Je fais le tour de la construction et je découvre une porte qui n’est pas la porte principale, mais une issue sur une buanderie. Elle n’est pas fermée à clé. J’entre. Ça renifle le moisi dans le secteur. Il y fait frais. Je frissonne : de quoi enrhumer un Esquimau !

Une autre porte, fermée à clé, celle-là, fait communiquer la buanderie au reste du pavillon. J’attends le coup de sonnette de Stéphane avant de travailler la serrure. Celui-ci se produit presque aussitôt. Un silence de mort se fait alors dans le pavillon. On entendrait réfléchir un gardien de la paix… Puis il y a un bruit de pas. Les occupants de la masure se décident à aller ouvrir.

Vite, vite, je prends un couteau et un morceau de fil de fer et je taquine la serrure ; c’est une timide qui se laisse facilement influencer. En moins de temps qu’il n’en faut à un facteur pour siffler un verre de rouge, je suis de l’autre côté de la lourde.

Je me trouve alors dans un couloir. Au bout de ce couloir il y a des pièces, une à droite, une à gauche. La porte de gauche est ouverte et c’est de là que vient le bruit des voix.

— San-Antonio n’est pas ici ? s’informe celle de Stéphane.

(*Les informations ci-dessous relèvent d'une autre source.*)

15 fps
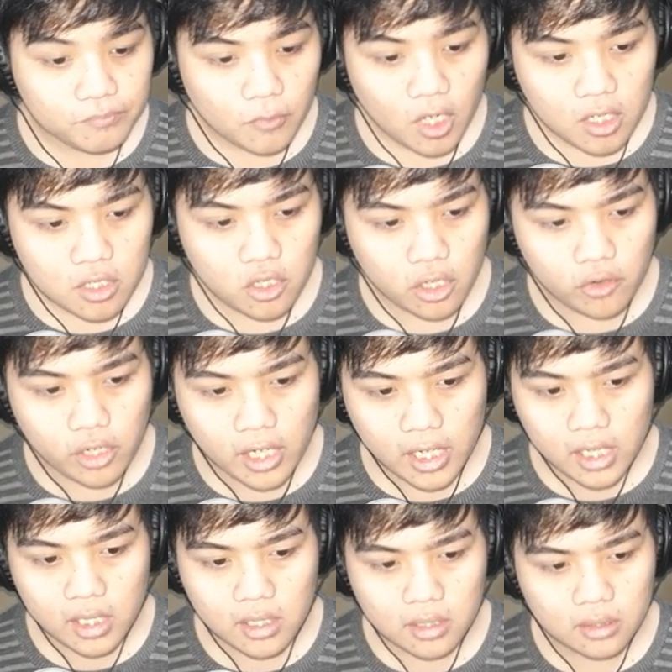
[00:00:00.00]
so yaudah
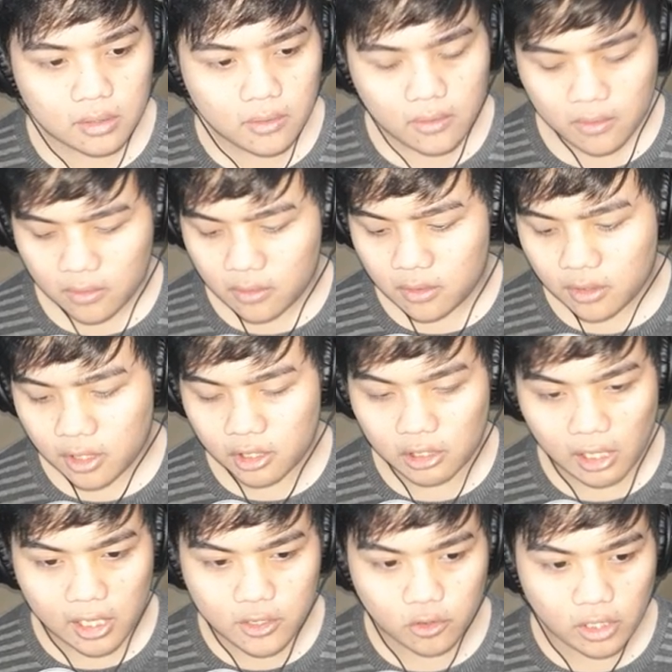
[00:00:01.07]
kita
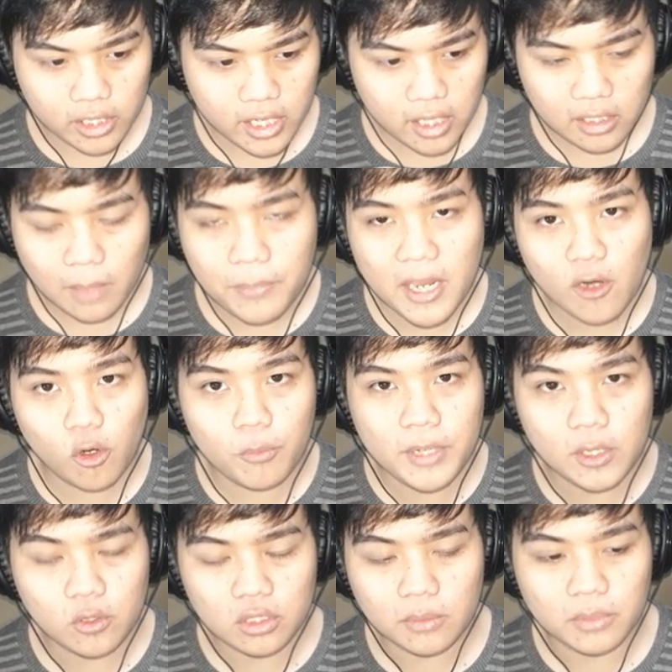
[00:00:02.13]
lanjut aja tapi yang gue
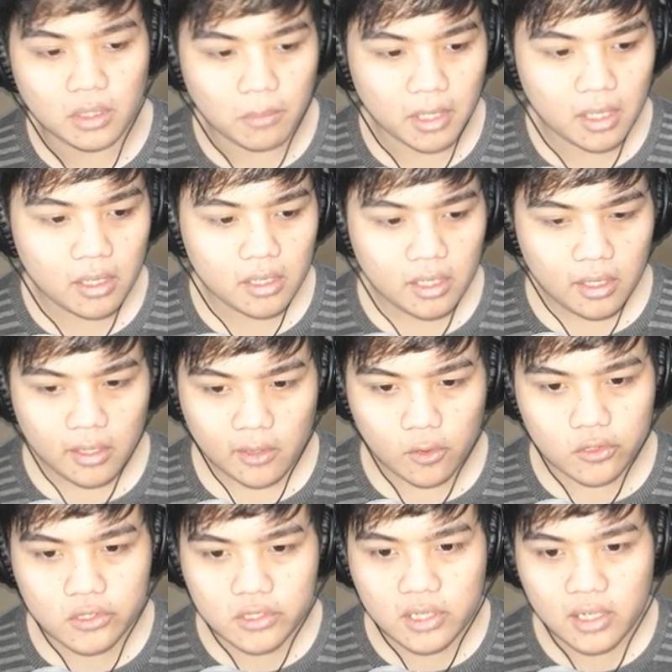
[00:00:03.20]
bingung teman-teman
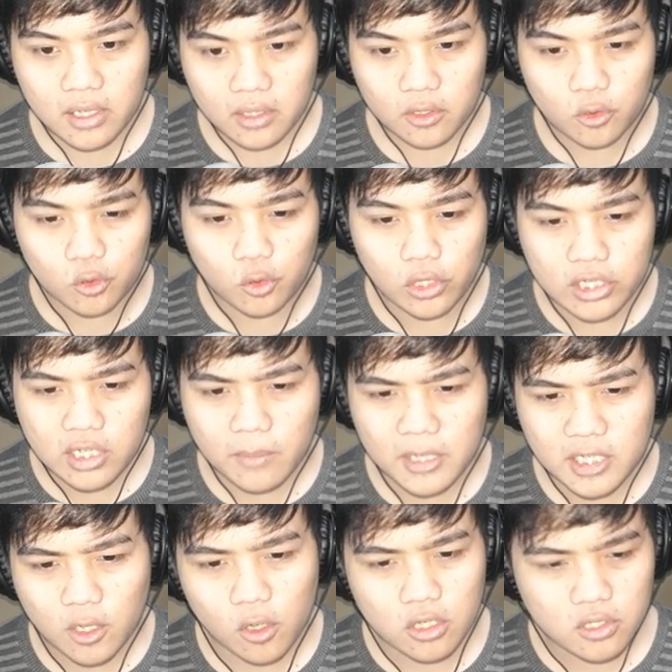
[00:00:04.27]
notesnya tuh
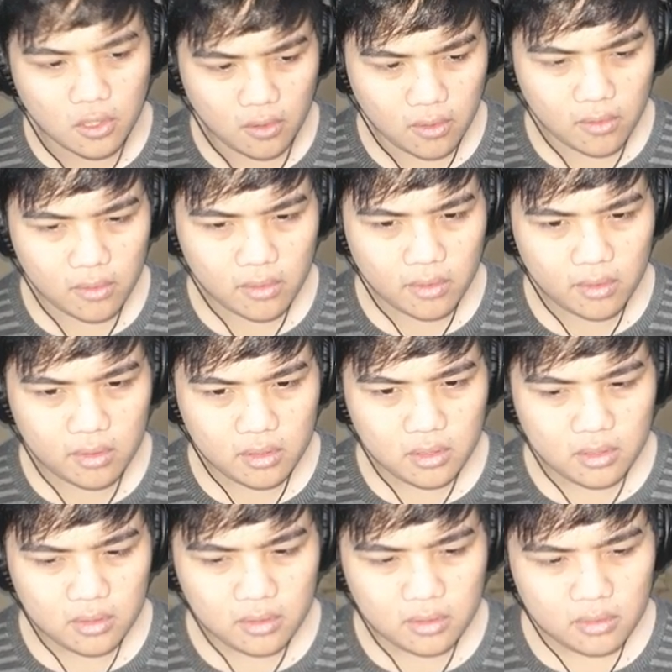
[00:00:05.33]
masih kosong
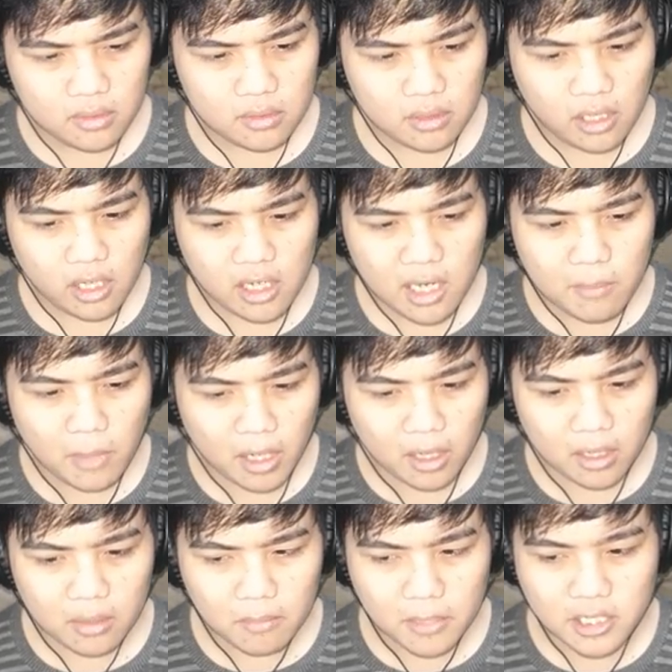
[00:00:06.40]
Kayaknya emang
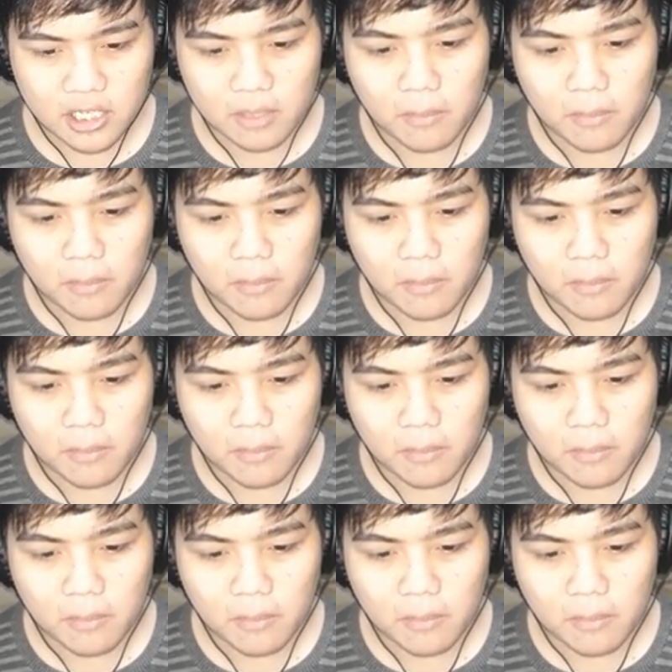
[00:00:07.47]
masih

— Non, dit Gretta, mais il ne va pas tarder ; il y avait des forces de police sur la route de Bourg, il a préféré faire demi-tour… Il nous a dit de cacher le coffre en attendant qu’il ait pu le faire passer en Angleterre.

— Où est-il ? insista Stéphane.

— Il a dû aller transmettre un message à Londres.

— C’est en effet ce que je vais faire, dis-je en intervenant.

Tous sursautent ! Gretta est très pâle. Je tiens mon feu à la main.